Data extract:
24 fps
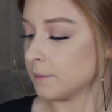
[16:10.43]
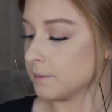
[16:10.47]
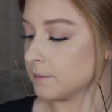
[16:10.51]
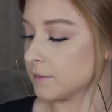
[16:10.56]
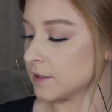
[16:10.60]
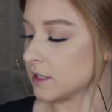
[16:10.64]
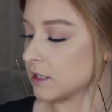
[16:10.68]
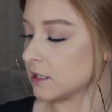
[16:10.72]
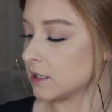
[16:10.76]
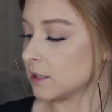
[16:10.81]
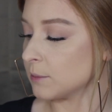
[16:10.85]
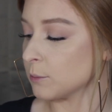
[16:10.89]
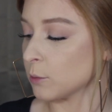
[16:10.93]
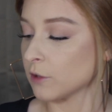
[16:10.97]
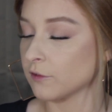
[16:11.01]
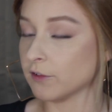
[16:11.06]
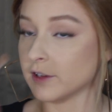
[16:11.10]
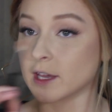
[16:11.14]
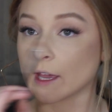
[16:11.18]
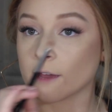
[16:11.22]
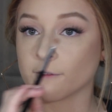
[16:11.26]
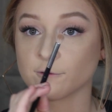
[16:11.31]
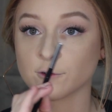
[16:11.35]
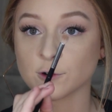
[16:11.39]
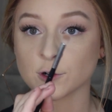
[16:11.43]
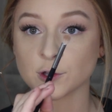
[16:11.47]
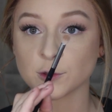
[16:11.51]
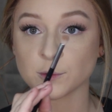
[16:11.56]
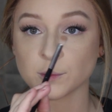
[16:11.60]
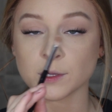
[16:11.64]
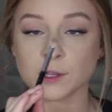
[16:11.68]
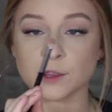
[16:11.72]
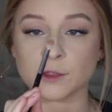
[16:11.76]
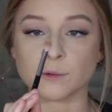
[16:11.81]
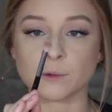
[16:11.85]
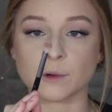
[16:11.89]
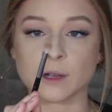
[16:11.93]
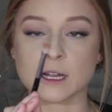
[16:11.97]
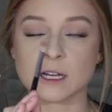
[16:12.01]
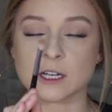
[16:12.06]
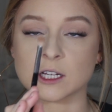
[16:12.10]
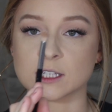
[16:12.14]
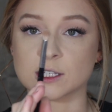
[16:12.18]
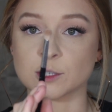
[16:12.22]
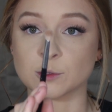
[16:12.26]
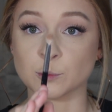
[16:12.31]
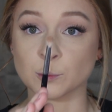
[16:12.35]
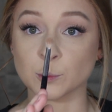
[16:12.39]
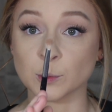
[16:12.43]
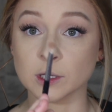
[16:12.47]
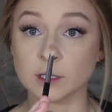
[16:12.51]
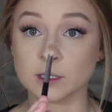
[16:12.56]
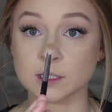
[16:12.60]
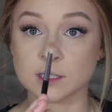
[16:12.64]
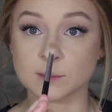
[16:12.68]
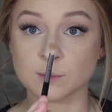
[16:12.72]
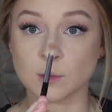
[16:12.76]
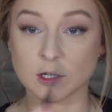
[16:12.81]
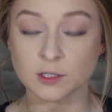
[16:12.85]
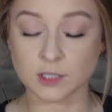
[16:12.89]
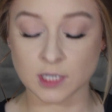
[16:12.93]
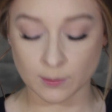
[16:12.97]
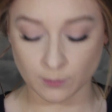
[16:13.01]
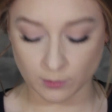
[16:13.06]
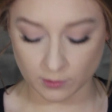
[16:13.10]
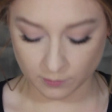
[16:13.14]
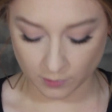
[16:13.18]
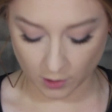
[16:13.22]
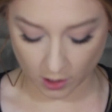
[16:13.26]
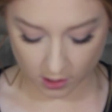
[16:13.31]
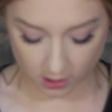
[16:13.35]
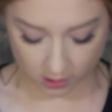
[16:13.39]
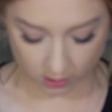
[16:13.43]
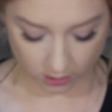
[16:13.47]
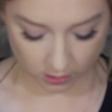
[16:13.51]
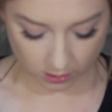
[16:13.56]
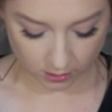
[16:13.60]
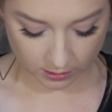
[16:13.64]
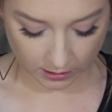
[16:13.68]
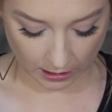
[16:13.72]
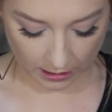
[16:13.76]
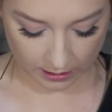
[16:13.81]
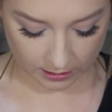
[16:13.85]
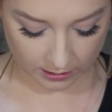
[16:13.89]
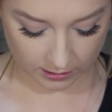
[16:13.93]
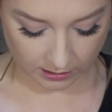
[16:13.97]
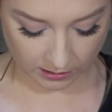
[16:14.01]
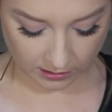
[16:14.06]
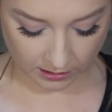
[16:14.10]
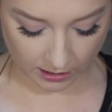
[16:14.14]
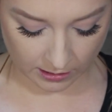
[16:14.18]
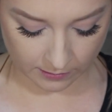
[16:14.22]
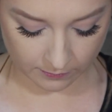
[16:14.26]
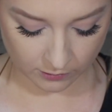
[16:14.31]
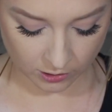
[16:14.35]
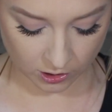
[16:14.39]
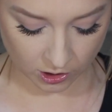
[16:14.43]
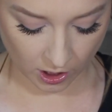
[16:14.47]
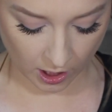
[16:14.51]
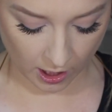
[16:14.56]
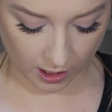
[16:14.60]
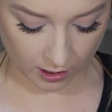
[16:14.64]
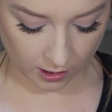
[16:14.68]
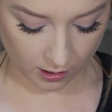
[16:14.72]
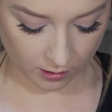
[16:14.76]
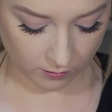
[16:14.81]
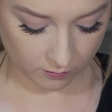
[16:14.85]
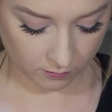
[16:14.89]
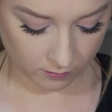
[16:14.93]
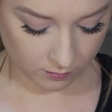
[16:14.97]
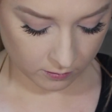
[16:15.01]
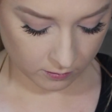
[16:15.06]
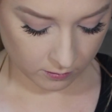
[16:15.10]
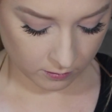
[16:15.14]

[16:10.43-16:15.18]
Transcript: This is the Morphe M433, just a really small tapered brush. That same shadow.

Task brief: Give back the listing exactly, with the pictures removed.

Written reply:
24 fps
[16:10.43]
[16:10.47]
[16:10.51]
[16:10.56]
[16:10.60]
[16:10.64]
[16:10.68]
[16:10.72]
[16:10.76]
[16:10.81]
[16:10.85]
[16:10.89]
[16:10.93]
[16:10.97]
[16:11.01]
[16:11.06]
[16:11.10]
[16:11.14]
[16:11.18]
[16:11.22]
[16:11.26]
[16:11.31]
[16:11.35]
[16:11.39]
[16:11.43]
[16:11.47]
[16:11.51]
[16:11.56]
[16:11.60]
[16:11.64]
[16:11.68]
[16:11.72]
[16:11.76]
[16:11.81]
[16:11.85]
[16:11.89]
[16:11.93]
[16:11.97]
[16:12.01]
[16:12.06]
[16:12.10]
[16:12.14]
[16:12.18]
[16:12.22]
[16:12.26]
[16:12.31]
[16:12.35]
[16:12.39]
[16:12.43]
[16:12.47]
[16:12.51]
[16:12.56]
[16:12.60]
[16:12.64]
[16:12.68]
[16:12.72]
[16:12.76]
[16:12.81]
[16:12.85]
[16:12.89]
[16:12.93]
[16:12.97]
[16:13.01]
[16:13.06]
[16:13.10]
[16:13.14]
[16:13.18]
[16:13.22]
[16:13.26]
[16:13.31]
[16:13.35]
[16:13.39]
[16:13.43]
[16:13.47]
[16:13.51]
[16:13.56]
[16:13.60]
[16:13.64]
[16:13.68]
[16:13.72]
[16:13.76]
[16:13.81]
[16:13.85]
[16:13.89]
[16:13.93]
[16:13.97]
[16:14.01]
[16:14.06]
[16:14.10]
[16:14.14]
[16:14.18]
[16:14.22]
[16:14.26]
[16:14.31]
[16:14.35]
[16:14.39]
[16:14.43]
[16:14.47]
[16:14.51]
[16:14.56]
[16:14.60]
[16:14.64]
[16:14.68]
[16:14.72]
[16:14.76]
[16:14.81]
[16:14.85]
[16:14.89]
[16:14.93]
[16:14.97]
[16:15.01]
[16:15.06]
[16:15.10]
[16:15.14]

[16:10.43-16:15.18]
Transcript: This is the Morphe M433, just a really small tapered brush. That same shadow.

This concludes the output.